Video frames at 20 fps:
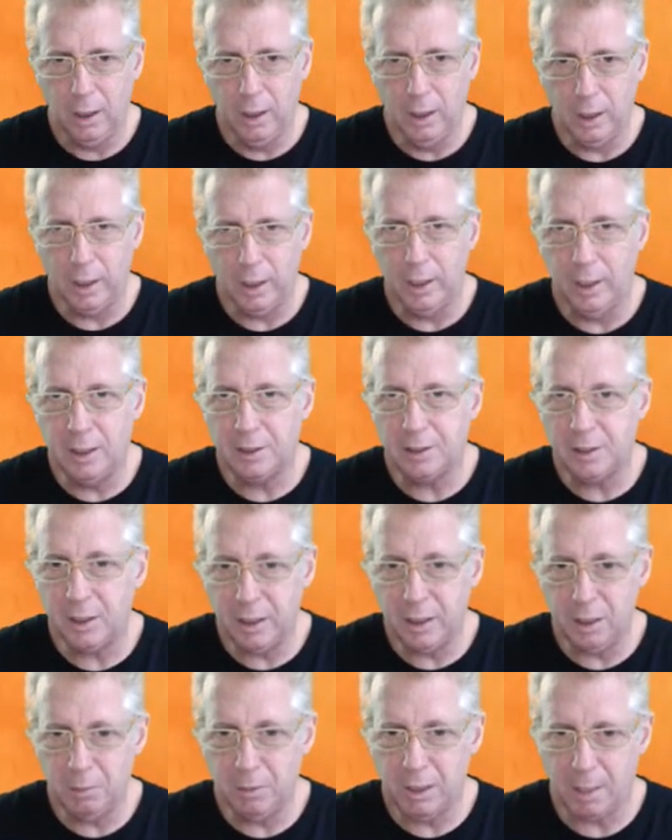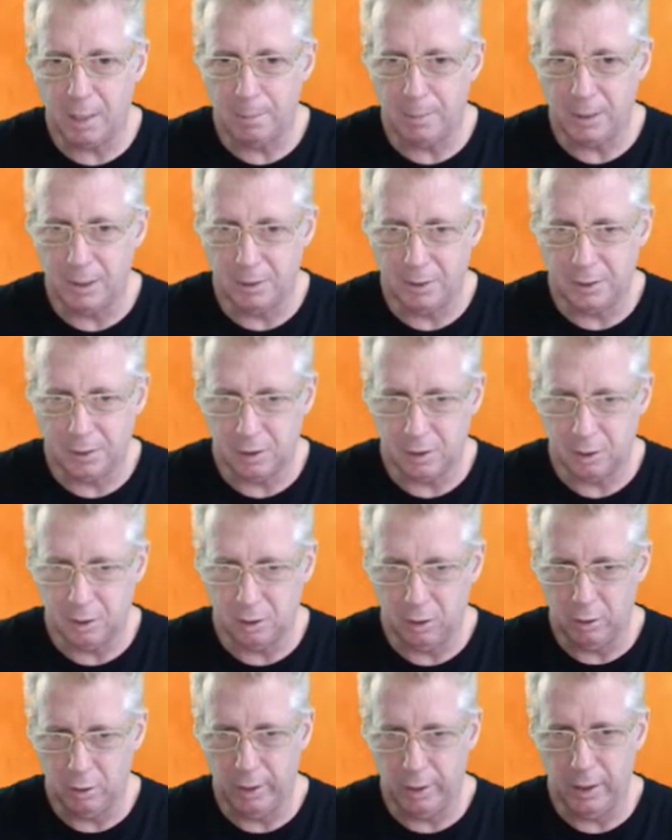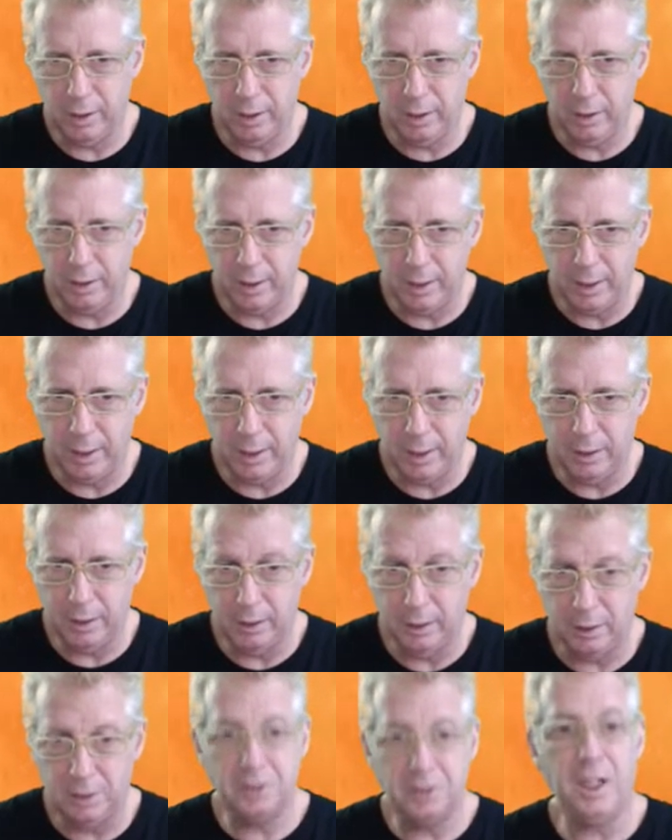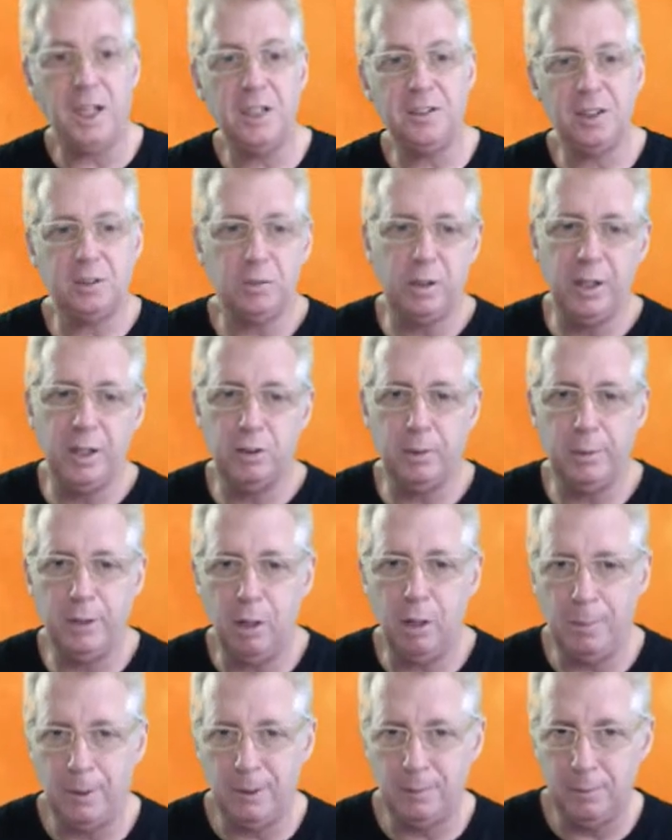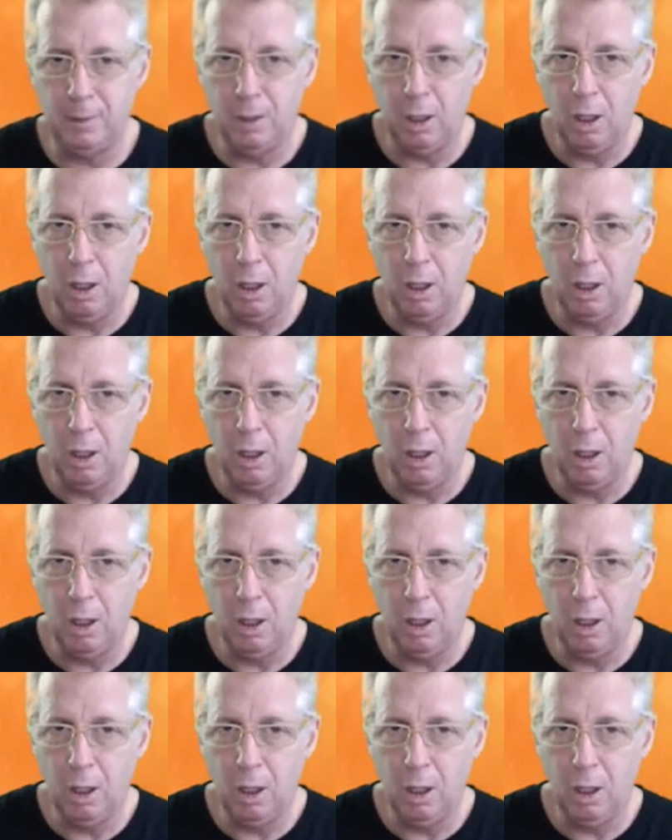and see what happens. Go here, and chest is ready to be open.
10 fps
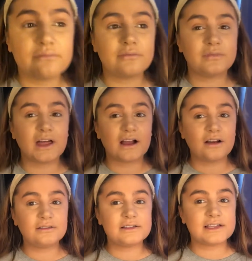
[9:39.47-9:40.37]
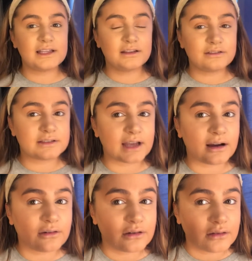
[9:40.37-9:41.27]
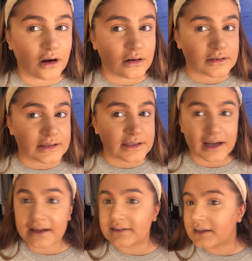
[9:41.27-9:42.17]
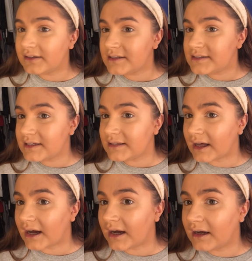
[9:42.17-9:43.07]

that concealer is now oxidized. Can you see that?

## Task:
I'd like every record above written out again exactly, without the pictures.

## Response:
Video frames at 20 fps:
and see what happens. Go here, and chest is ready to be open.
10 fps
[9:39.47-9:40.37]
[9:40.37-9:41.27]
[9:41.27-9:42.17]
[9:42.17-9:43.07]

that concealer is now oxidized. Can you see that?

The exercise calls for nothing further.